2026-04-29

He asked AI to count carbs 27000 times. It couldn't give the same answer twice

Original Article ↗ Hacker News Discussion ↗

Task feasibility: carbs from photos

Many argue the problem is fundamentally under‑specified: photons don’t reveal hidden ingredients, portion density, added oils, or internal contents.
Examples: identical-looking foods can differ massively in calories; even carbs can vary with bread type, fillers, sauces.
Others counter that for carbs specifically, typical foods (e.g., a plain white-bread cheese sandwich) allow a rough, consistent human estimate using prior knowledge.

LLM behavior: randomness and limitations

Commenters note LLMs are probabilistic next-token predictors; repeated queries yield varied answers, even at low temperature.
Some highlight that even with temperature near 0 and same prompt, hardware, backend changes, and model design can still cause nondeterminism.
Models also struggle to quantify their own confidence; numeric “confidence scores” often don’t reflect actual uncertainty.

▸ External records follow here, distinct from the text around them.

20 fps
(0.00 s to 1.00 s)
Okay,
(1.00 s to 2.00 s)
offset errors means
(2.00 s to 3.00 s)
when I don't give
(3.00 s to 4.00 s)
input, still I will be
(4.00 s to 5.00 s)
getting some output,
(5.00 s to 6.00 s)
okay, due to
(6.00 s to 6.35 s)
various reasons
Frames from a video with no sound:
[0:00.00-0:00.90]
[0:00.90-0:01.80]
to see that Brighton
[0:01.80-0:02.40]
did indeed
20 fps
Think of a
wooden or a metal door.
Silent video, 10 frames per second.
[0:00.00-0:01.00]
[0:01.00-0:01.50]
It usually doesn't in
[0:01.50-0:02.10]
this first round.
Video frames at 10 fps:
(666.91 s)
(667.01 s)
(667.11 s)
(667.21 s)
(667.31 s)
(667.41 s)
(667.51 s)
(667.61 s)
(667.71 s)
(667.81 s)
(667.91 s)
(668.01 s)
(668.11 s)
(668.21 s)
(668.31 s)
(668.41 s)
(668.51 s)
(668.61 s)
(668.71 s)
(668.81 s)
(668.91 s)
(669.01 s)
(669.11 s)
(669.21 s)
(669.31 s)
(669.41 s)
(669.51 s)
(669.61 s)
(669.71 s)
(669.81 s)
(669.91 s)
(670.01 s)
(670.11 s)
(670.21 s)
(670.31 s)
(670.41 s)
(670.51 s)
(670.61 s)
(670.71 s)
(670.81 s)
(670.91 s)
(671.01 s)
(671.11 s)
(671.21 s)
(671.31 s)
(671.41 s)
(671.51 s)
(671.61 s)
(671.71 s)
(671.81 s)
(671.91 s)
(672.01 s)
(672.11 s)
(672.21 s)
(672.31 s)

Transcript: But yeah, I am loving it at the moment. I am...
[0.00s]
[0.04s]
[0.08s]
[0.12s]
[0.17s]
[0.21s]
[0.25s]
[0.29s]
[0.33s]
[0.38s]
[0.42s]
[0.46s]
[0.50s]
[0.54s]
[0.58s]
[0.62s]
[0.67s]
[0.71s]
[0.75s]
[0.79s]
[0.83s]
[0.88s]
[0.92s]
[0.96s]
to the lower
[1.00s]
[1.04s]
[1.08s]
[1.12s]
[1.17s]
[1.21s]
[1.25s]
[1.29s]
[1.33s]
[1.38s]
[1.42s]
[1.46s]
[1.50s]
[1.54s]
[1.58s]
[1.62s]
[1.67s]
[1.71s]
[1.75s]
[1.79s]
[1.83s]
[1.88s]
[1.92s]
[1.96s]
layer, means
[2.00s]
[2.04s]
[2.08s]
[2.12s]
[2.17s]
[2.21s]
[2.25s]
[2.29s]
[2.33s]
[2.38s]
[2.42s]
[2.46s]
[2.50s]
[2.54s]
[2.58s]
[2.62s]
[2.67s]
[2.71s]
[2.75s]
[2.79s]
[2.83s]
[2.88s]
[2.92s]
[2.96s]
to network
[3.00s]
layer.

Medical and ethical concerns

Strong agreement that using generic LLMs as autonomous insulin-dosing calculators is dangerous.
AI carb-counting features in diabetes tools and commercial apps are seen as potentially harmful or fraudulent, especially when marketed as accurate.
Several insist the correct response from an AI here should be “I can’t tell” or a clearly caveated rough range, not a precise-seeming guess.

Critiques of the study and article

Some see the result as “water is wet”: obvious to anyone technical; they view the article as clickbaity or shallow.
Others defend it as an important quantitative demonstration for non-technical diabetics and policymakers, especially since prompts were taken from real insulin-related software.
A few say the more interesting baseline would be human estimates or existing commercial apps, not just raw frontier models.

Better approaches and practical use cases

Suggested improvements: include text descriptions, approximate weights, labels, barcodes, or Bluetooth scales; use specialized vision models plus nutrition databases.
Some report success using LLMs to log food when they provide exact ingredients and weights, with AI mainly doing aggregation and lookups.
Consensus: image-only carb estimation should be treated as rough guidance at best, not as a medical-grade input.

Public understanding and AI marketing

Many blame aggressive “AI can do anything” marketing and sci‑fi imagery for users treating LLMs as oracles.
Calls for better AI literacy in schools and clearer vendor messaging about limitations and appropriate use cases.